Through the Music's Pied Beauty
All things counter, original, spare, strange;
"We're not perfect; we're not going for perfection," says Sarah Rice, co-owner of Through the Music. "We're going for comfort. ... We want everyone to feel comfortable as an artist or as a viewer here." The new gallery, located at the back of Turn It Up! (hence the name -- you have to go through the music to get there), at the corner of Elliot and Main streets in Brattleboro, does have a homey atmosphere. The inviting entryway leads to several small rooms that Turn It Up! once used for storage. A recent visitor compared the space to a rabbit warren, Rice said. Co-owner Josh Steele sees an analogy to Gallery Walk itself, but in miniature. "Gallery Walk is about exploring this town -- going down little hidden alleyways, up stairs and down stairs," he said. "It entertains me to hear people say, 'Wow, I never knew these rooms were here.'"
While this layout may limit the kinds of pieces that can be displayed, it keeps the art on a human scale. And that is what Through the Music is all about. Rice and Steele place no limitations on who can show at the gallery, though they do expect to attract emergent artists who may have never had a solo exhibition before. "We don't want to generalize to younger people," Steele emphasized. "We want [all] people who don't have the opportunity to show in a more prestigious gallery."
The relative youth of the co-owners certainly works to the gallery's advantage, though. The pair have plenty of idealism, and energy to match. Besides running the gallery, working their day jobs and (in Steele's case) attending school, they provide support for artists, offering critiques and helping to write artists' statements and compile portfolios. The gallery charges minimal exhibitors' fees.
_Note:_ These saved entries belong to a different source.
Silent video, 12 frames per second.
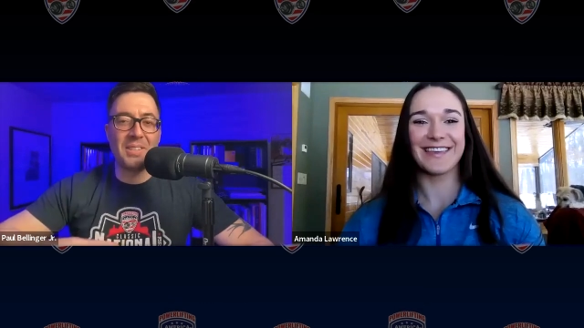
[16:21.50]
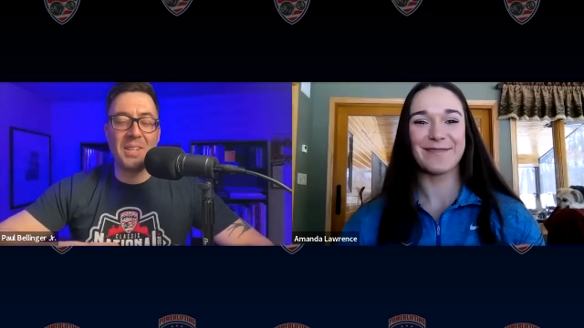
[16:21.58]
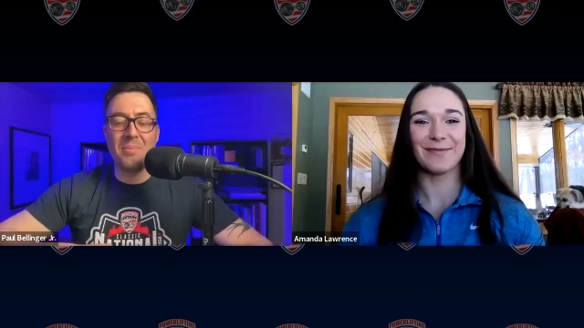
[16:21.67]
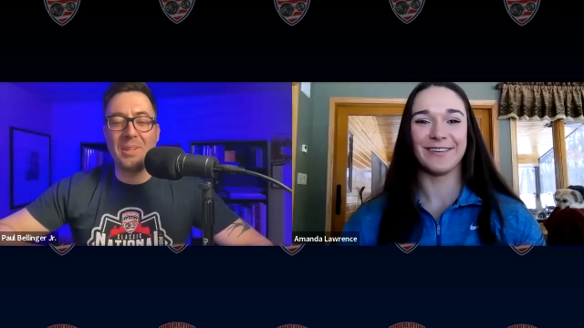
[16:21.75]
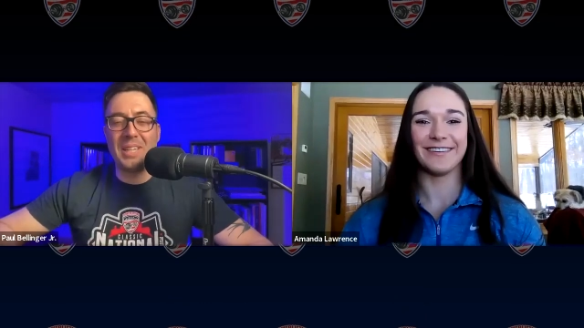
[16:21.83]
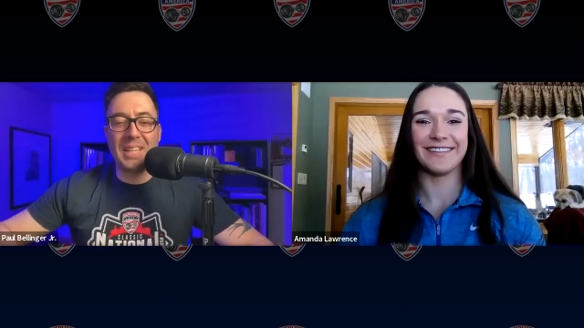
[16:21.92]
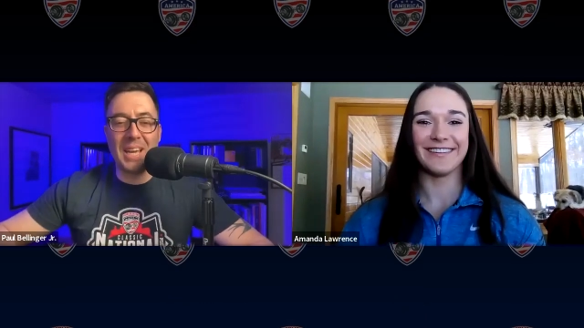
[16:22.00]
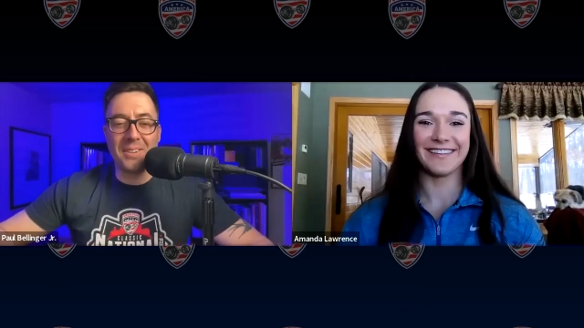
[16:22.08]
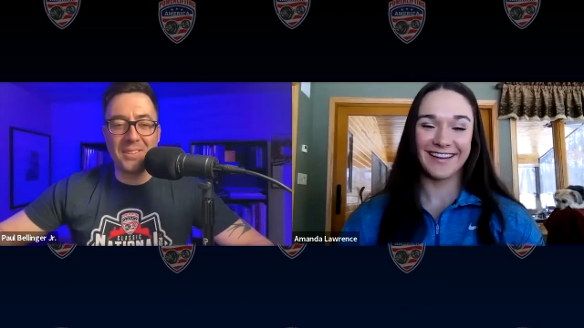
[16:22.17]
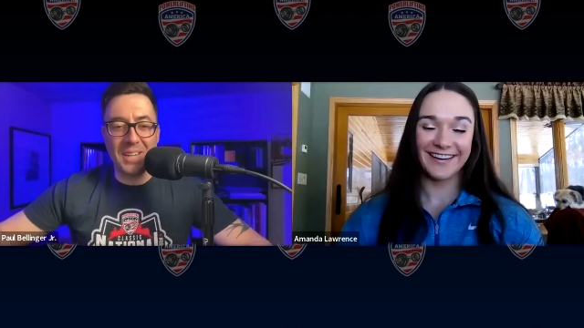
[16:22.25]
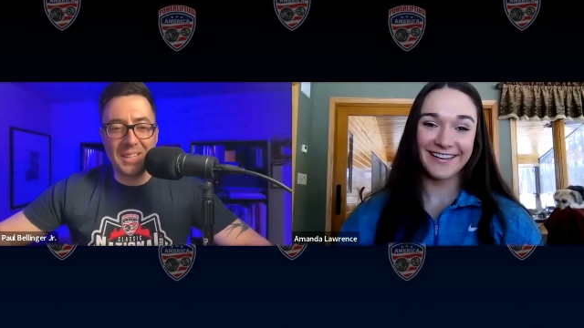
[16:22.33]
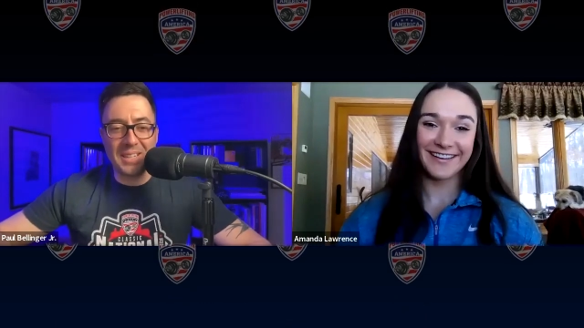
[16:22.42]
Speaker 1: sit up on the couch
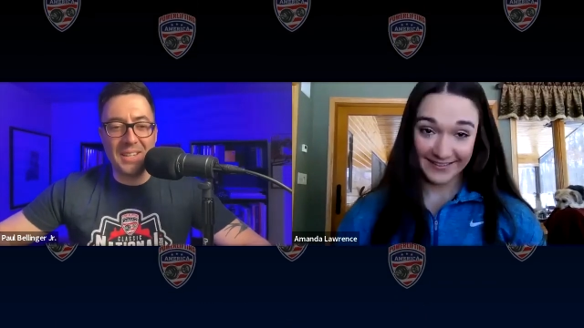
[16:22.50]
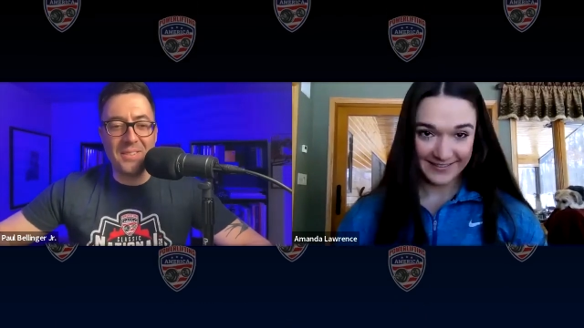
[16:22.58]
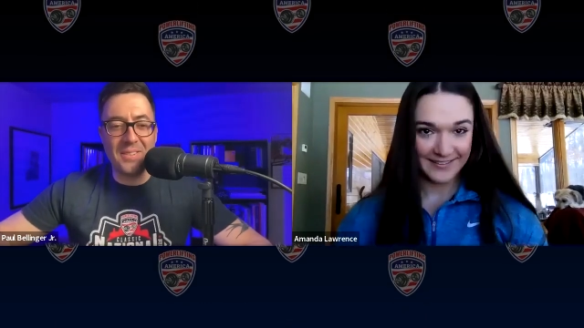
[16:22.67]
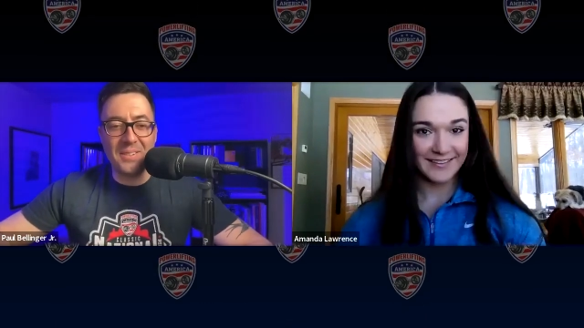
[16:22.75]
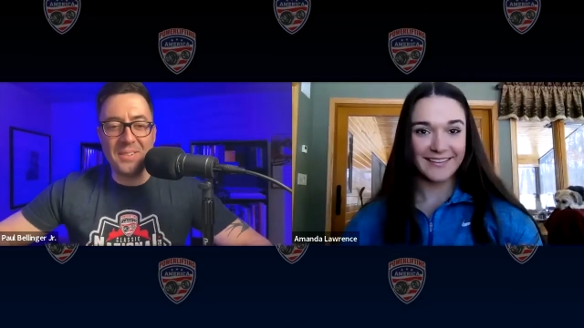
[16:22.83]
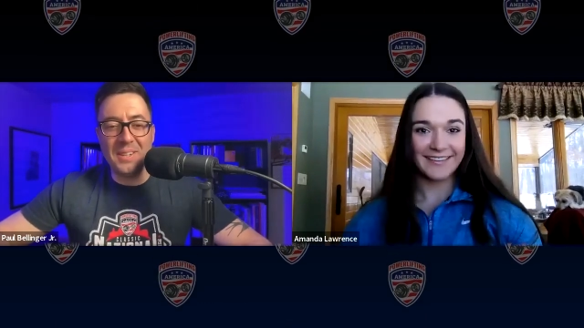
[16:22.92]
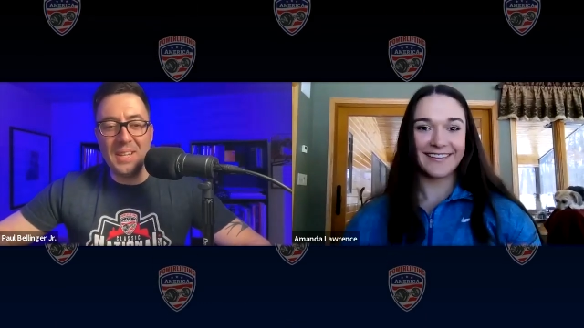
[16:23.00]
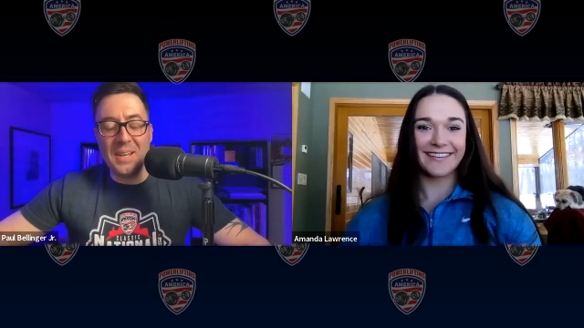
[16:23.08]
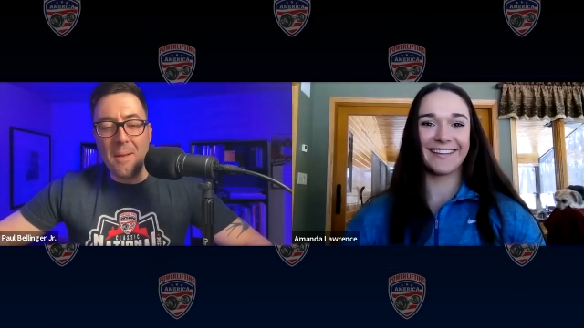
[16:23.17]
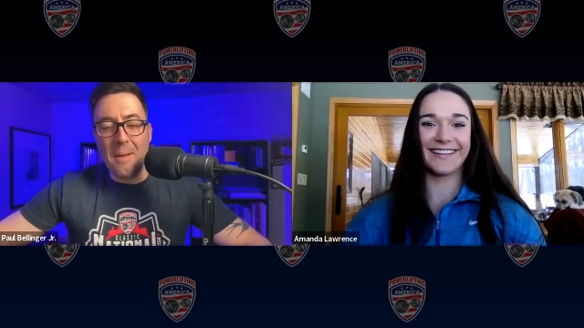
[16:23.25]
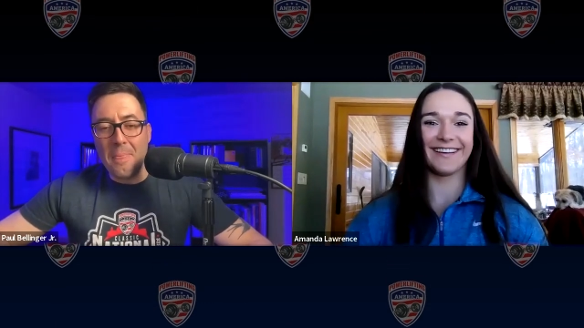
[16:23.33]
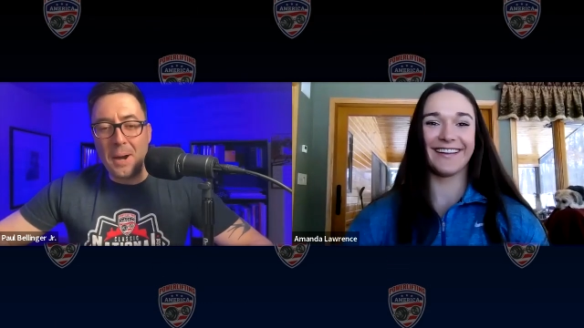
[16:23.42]
like that too
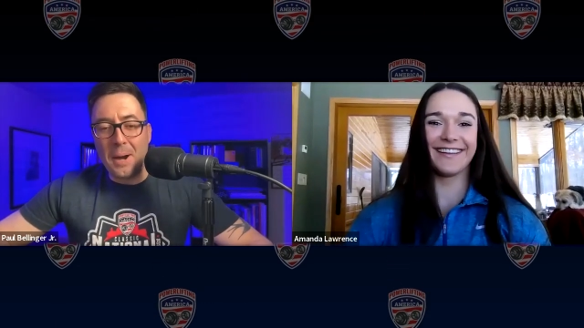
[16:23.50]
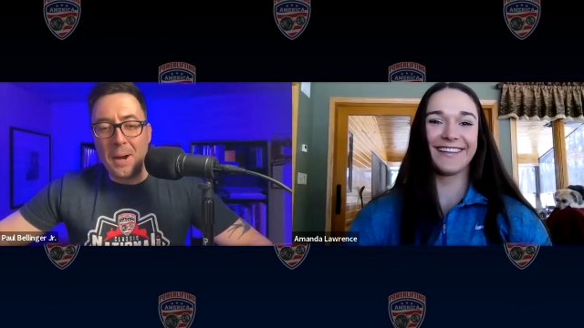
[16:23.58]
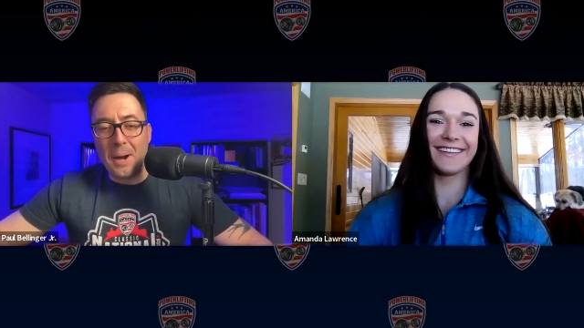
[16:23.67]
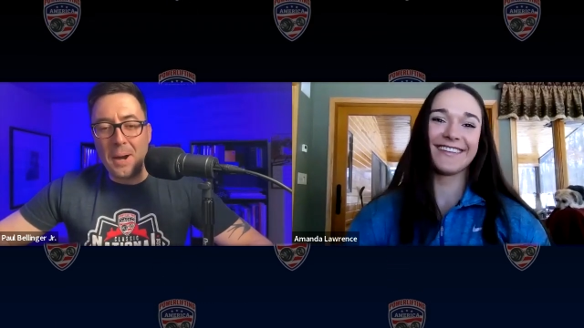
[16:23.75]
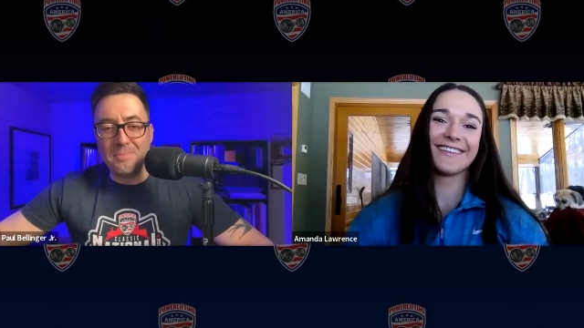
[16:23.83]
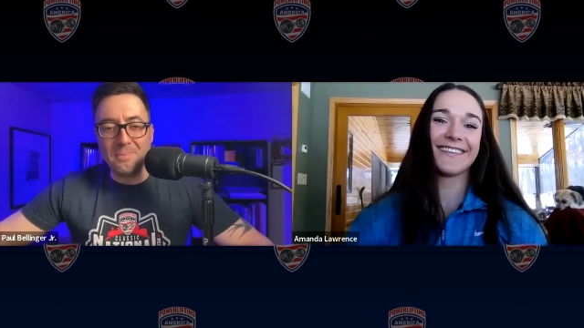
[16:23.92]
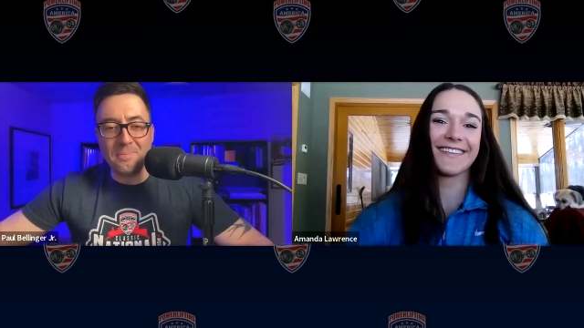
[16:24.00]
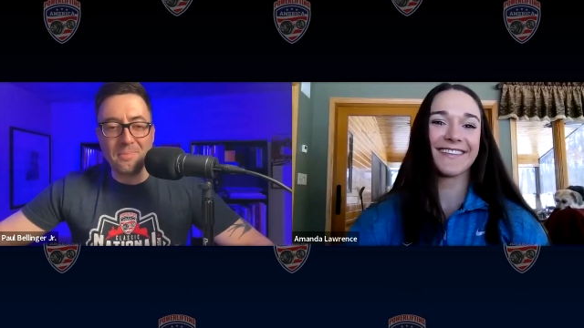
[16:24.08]
oh. um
Since it opened in December, Through the Music has displayed work by seven artists. Digital photographs by Jessie Stewart, who served for two years as an army medic, explore the loss of people and places to war. Rachel Brooks' drawings manage to look like animé woodcuts. Color photographs by Rice and Helen Jones explore dwellings from outside and in, including several images of a grandmother's possessions after her move from her own apartment into a nursing home. Through March, the gallery will feature pen-and-ink drawings by Atticus O'Feral and "photo paintings" by Benjamin Zeman in collaboration with Cara Downy. Photos of Zeman's contextualized graffiti make a study of art as ephemera, while O'Feral's figures exhibit themselves in various states of undeath.
So far, much of the work at Through the Music has had a fresh feel, sometimes bordering on raw. But while we are not likely to see a lot of classical still life at this venue, it would be unwise to try to sum up the gallery's character in a word, unless the word were "eclectic." Steele and Rice are reluctant to limit who can show at the gallery even by artistic style. Their primary goals are to help budding artists bloom and inspire viewers -- hopefully both at the same time. "I want people to walk out of the place and say, 'I'm going to pick up my old artwork and start working on it again'," said Steele. "Everybody's an artist; you just need to tap into that.